April 4, 2013
Former Enron CEO Jeff Skilling may be the latest beneficiary of the culture of pervasive permitted, even according to some – encouraged, crime. After being sentenced to prison for 24 years in the aftermath of Enron’s spectacular 2001 bankruptcy, the former CEO may be released after serving well less than half of his term. As a result his prison term, which scheduled to end in 2028, may be cut by more than half as a result of a new agreement with the Department of Justice. It appears that AG Eric Holder is so busy not prosecuting Wall Street for being Too Big To Prosecute, he has decided it is far wiser to spend his time productively by commuting the sentences of convicted financial felons, because apparently there is nothing more important to do.

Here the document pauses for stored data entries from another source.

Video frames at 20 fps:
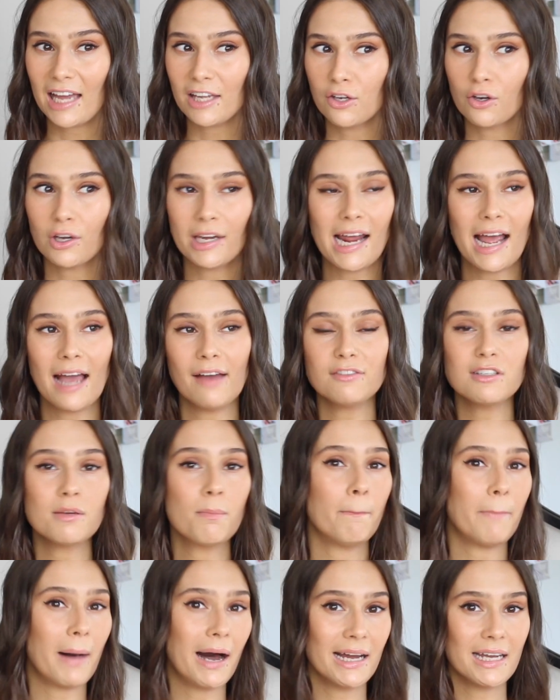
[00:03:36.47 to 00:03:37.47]
You're going to have
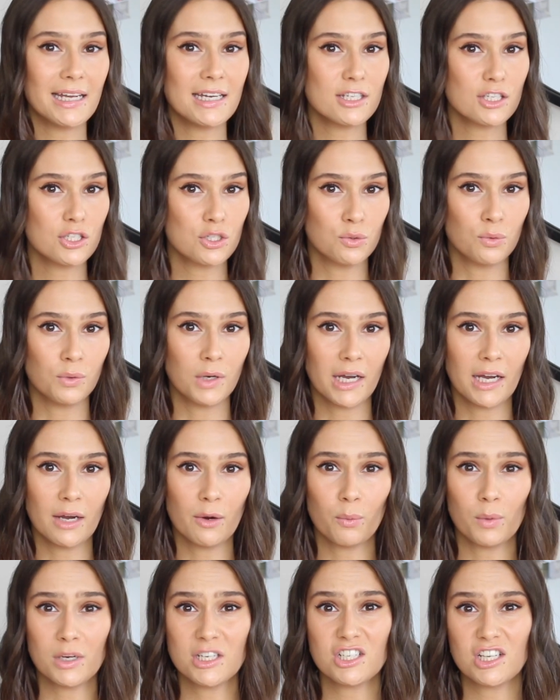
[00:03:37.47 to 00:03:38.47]
to buy it sooner,
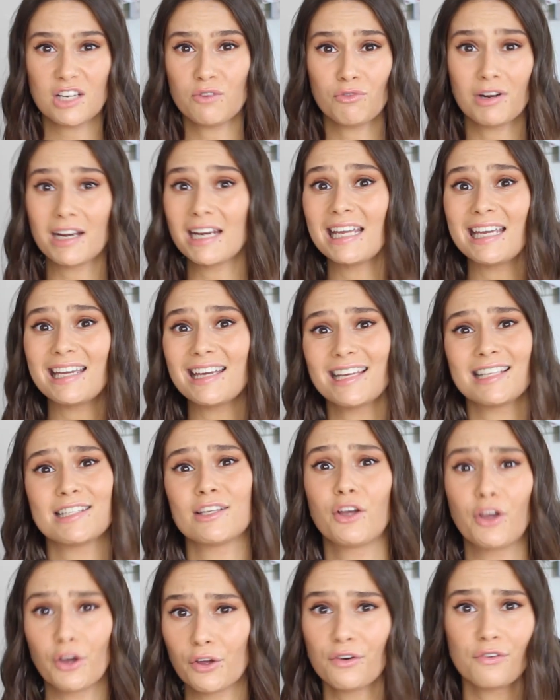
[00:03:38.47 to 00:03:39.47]
which it really
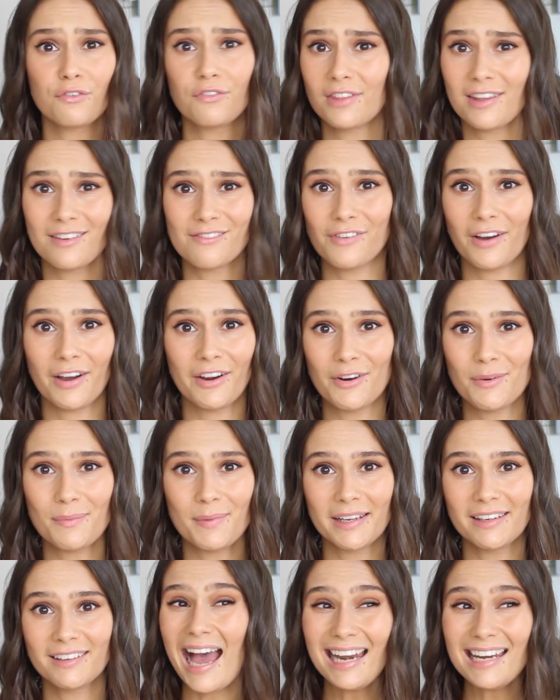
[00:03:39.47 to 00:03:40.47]
isn't good for the
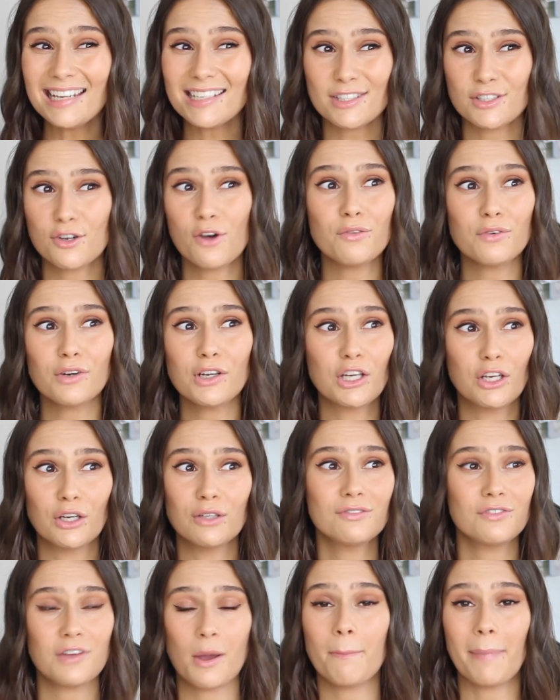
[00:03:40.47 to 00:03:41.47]
environment. And it's not very
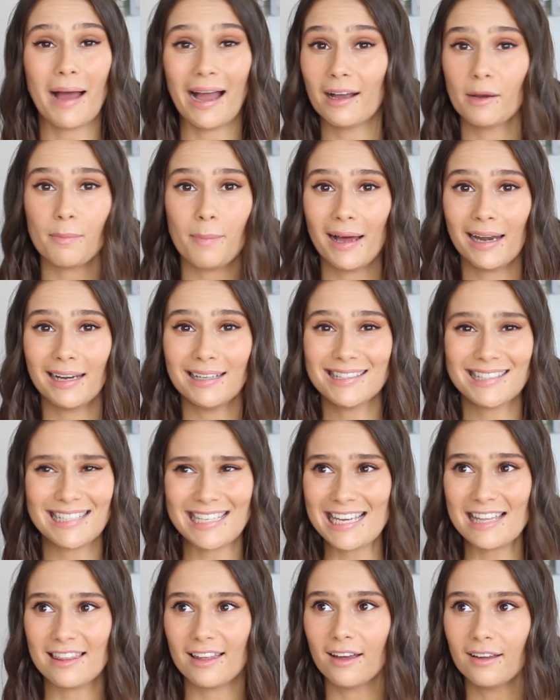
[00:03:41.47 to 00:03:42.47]
good for your bank balance
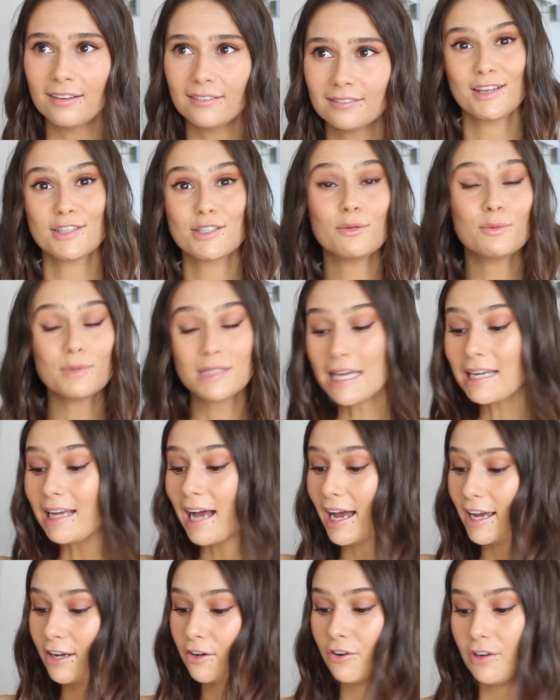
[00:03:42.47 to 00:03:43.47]
either. So take
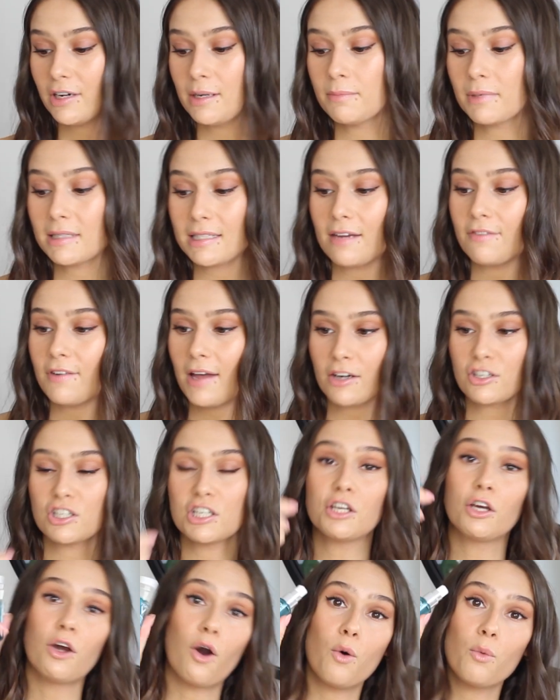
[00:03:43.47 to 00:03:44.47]
eye cream, because I've
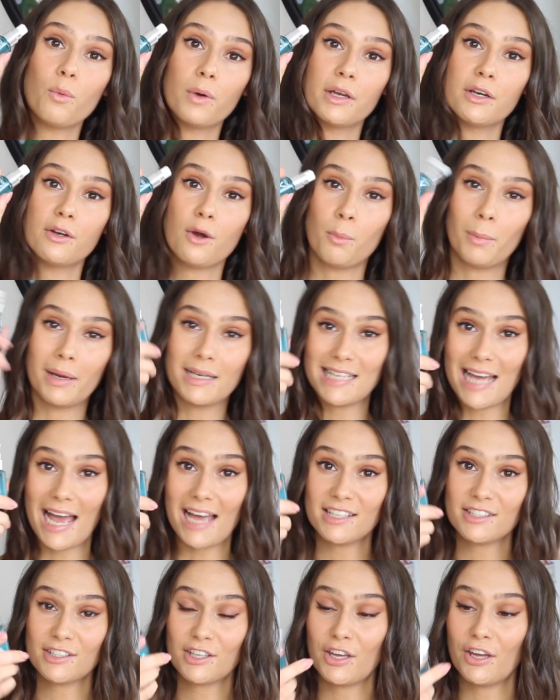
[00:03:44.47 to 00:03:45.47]
actually got one on my
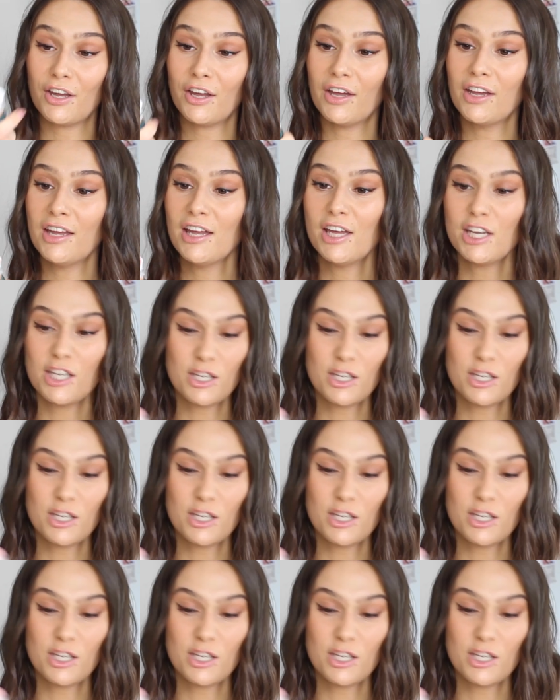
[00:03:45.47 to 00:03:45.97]
desk here.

Reuters reports: “Former Enron Chief Executive Jeffrey Skilling, who is serving a 24-year sentence over the company’s spectacular collapse, may get a chance to leave prison early. The U.S. Department of Justice posted a notice indicating that prosecutors are considering entering an agreement with Skilling that could result in his being resentenced. It is unclear how much Skilling’s term could be shortened under a resentencing agreement. Wednesday’s notice gives former Enron employees, stockholders and other victims of Skilling’s fraud that led to Enron’s 2001 bankruptcy a chance to object.”
From the DOJ filing:
If you believe you are a victim of the crimes committed by the defendant and you wish to express your views to the Department of Justice about entering into a sentencing agreement, and/or to the Court about accepting such an agreement, please notify the Department of Justice and/or the Court by April 17, 2013, using the methods described below, briefly explaining why you are a crime victim, and summarizing your views.
If you wish to be heard at any future resentencing hearing the Court may schedule, you will be asked to notify the Court by a certain date (which will be set forth on the website noted above), and to briefly explain why you are a crime victim and summarize what you wish to say at the hearing.
If it appears that multiple victims wish to make the same points, the Court may limit the number of victims who speak in order not to unduly complicate or prolong the resentencinghearing. The Department of Justice cannot predict when in the course of the hearing the Court will permit victims to be heard. Victims who wish to speak should therefore plan on attending and being available when the opportunity to speak arises.
Of course, the DOJ can’t promise the only “complaints” heard will be those from former MF Global executive Jon Corzine, who will instead focus on singing the praises of Skilling for his phenomenal cash flow and balance sheet management skills.